* [AIM OF THE TASK]
I would like every record reproduced exactly, with the pictures left out.

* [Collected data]

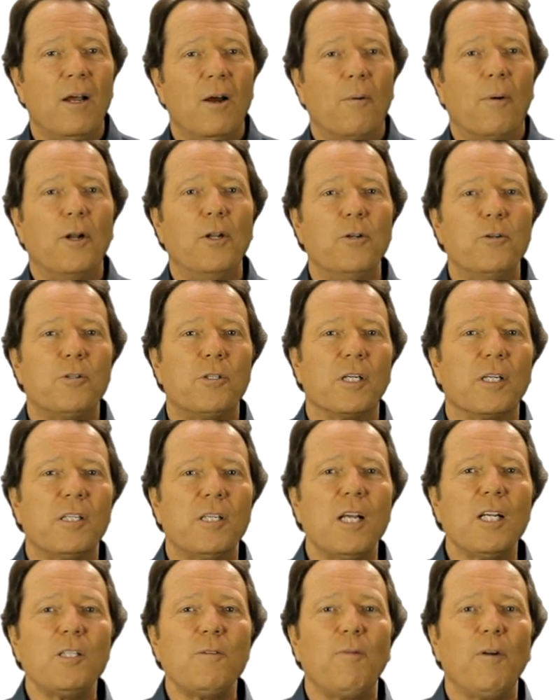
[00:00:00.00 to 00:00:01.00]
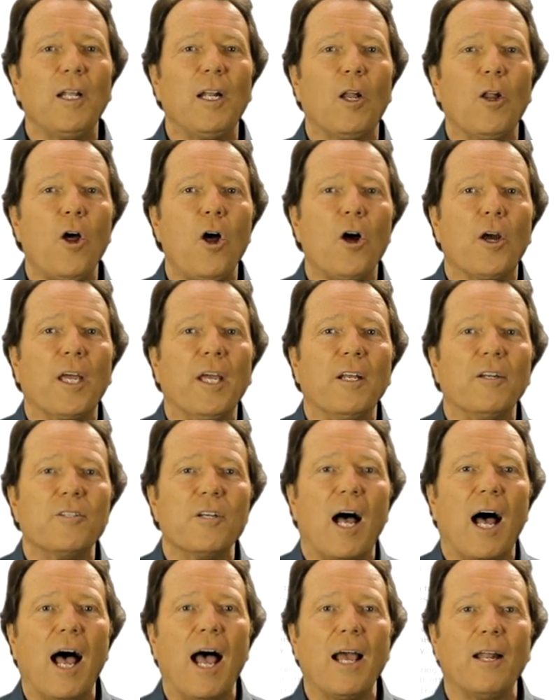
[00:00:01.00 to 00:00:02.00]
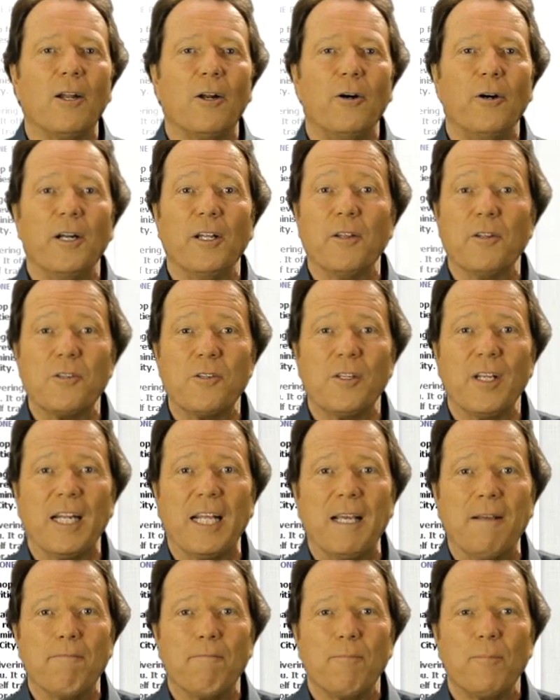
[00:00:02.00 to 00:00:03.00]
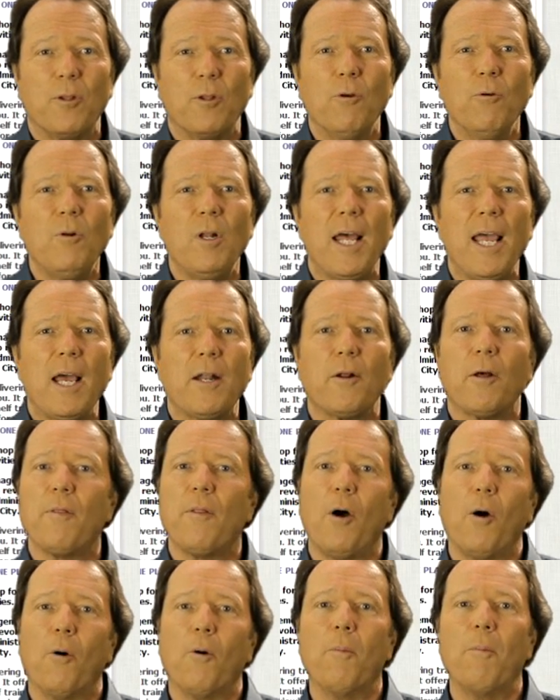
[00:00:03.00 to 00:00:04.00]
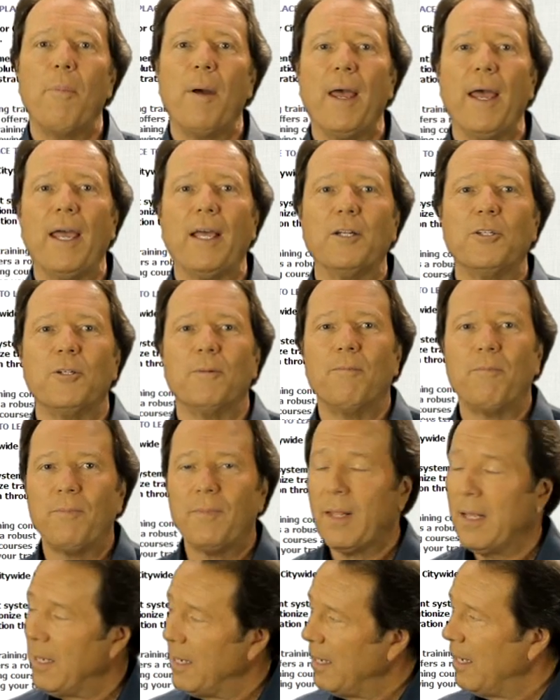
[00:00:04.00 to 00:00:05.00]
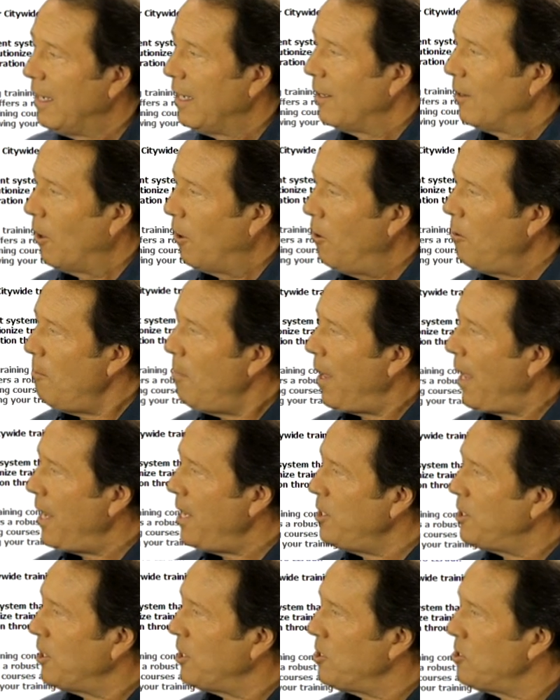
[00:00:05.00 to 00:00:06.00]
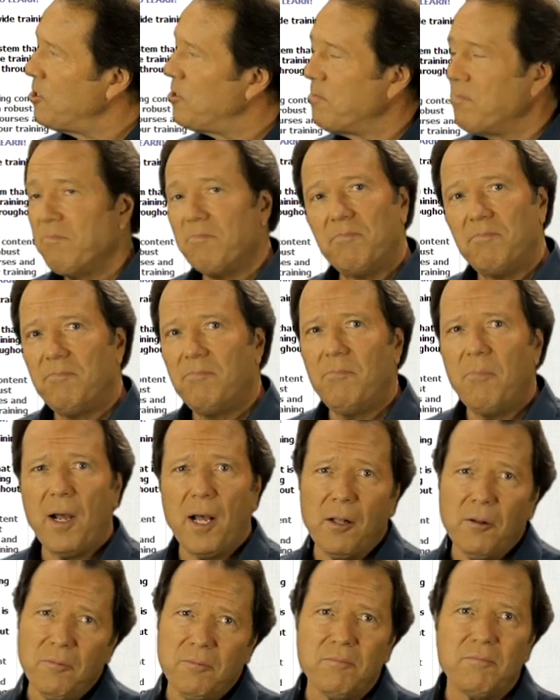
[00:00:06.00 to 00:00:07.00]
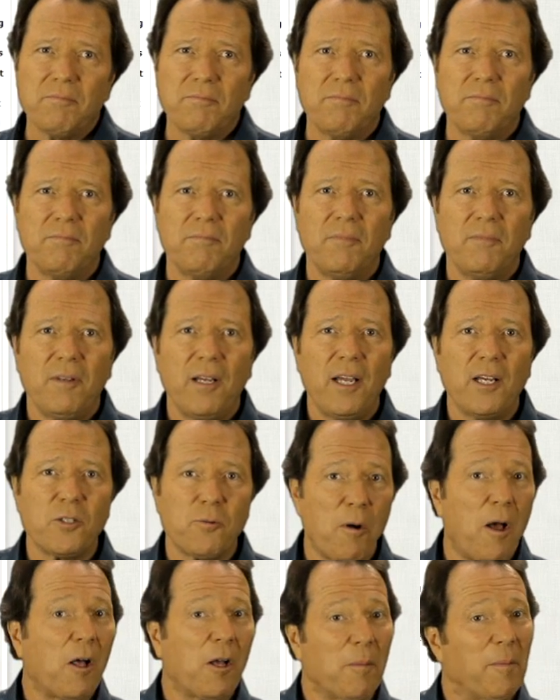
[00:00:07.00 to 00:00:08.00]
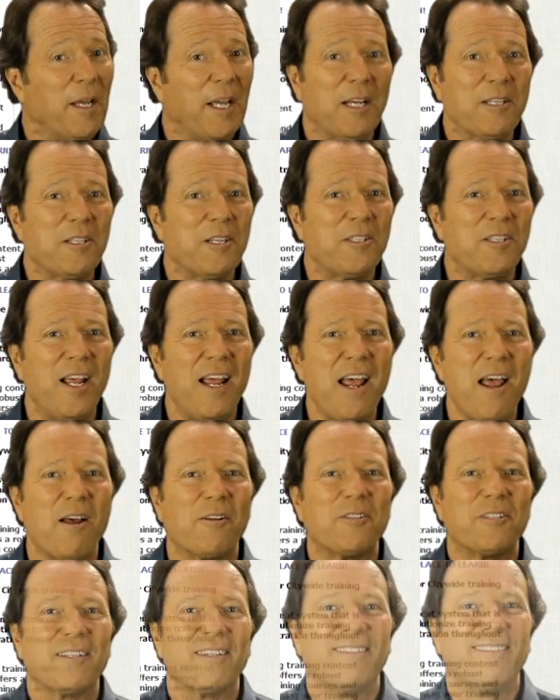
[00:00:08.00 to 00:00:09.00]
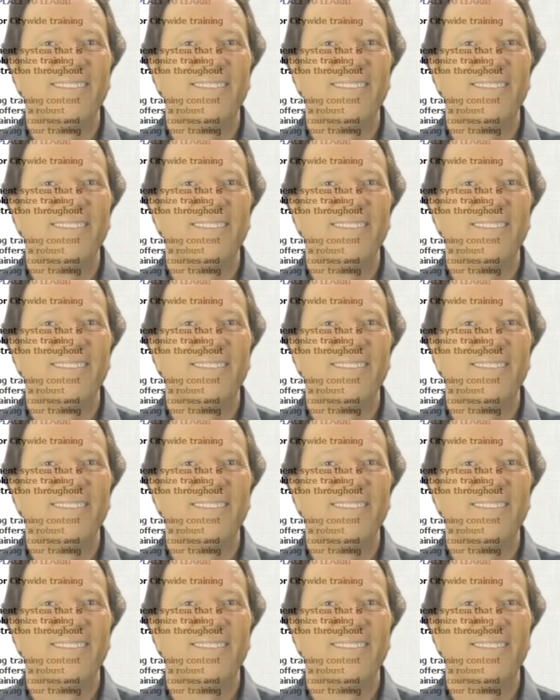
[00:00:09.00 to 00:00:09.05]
When you successfully log into iLearn in the City, you land on the home page. The home page is, well, as welcoming as it sounds.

* [WORKED SOLUTION]
[00:00:00.00 to 00:00:01.00]
[00:00:01.00 to 00:00:02.00]
[00:00:02.00 to 00:00:03.00]
[00:00:03.00 to 00:00:04.00]
[00:00:04.00 to 00:00:05.00]
[00:00:05.00 to 00:00:06.00]
[00:00:06.00 to 00:00:07.00]
[00:00:07.00 to 00:00:08.00]
[00:00:08.00 to 00:00:09.00]
[00:00:09.00 to 00:00:09.05]
When you successfully log into iLearn in the City, you land on the home page. The home page is, well, as welcoming as it sounds.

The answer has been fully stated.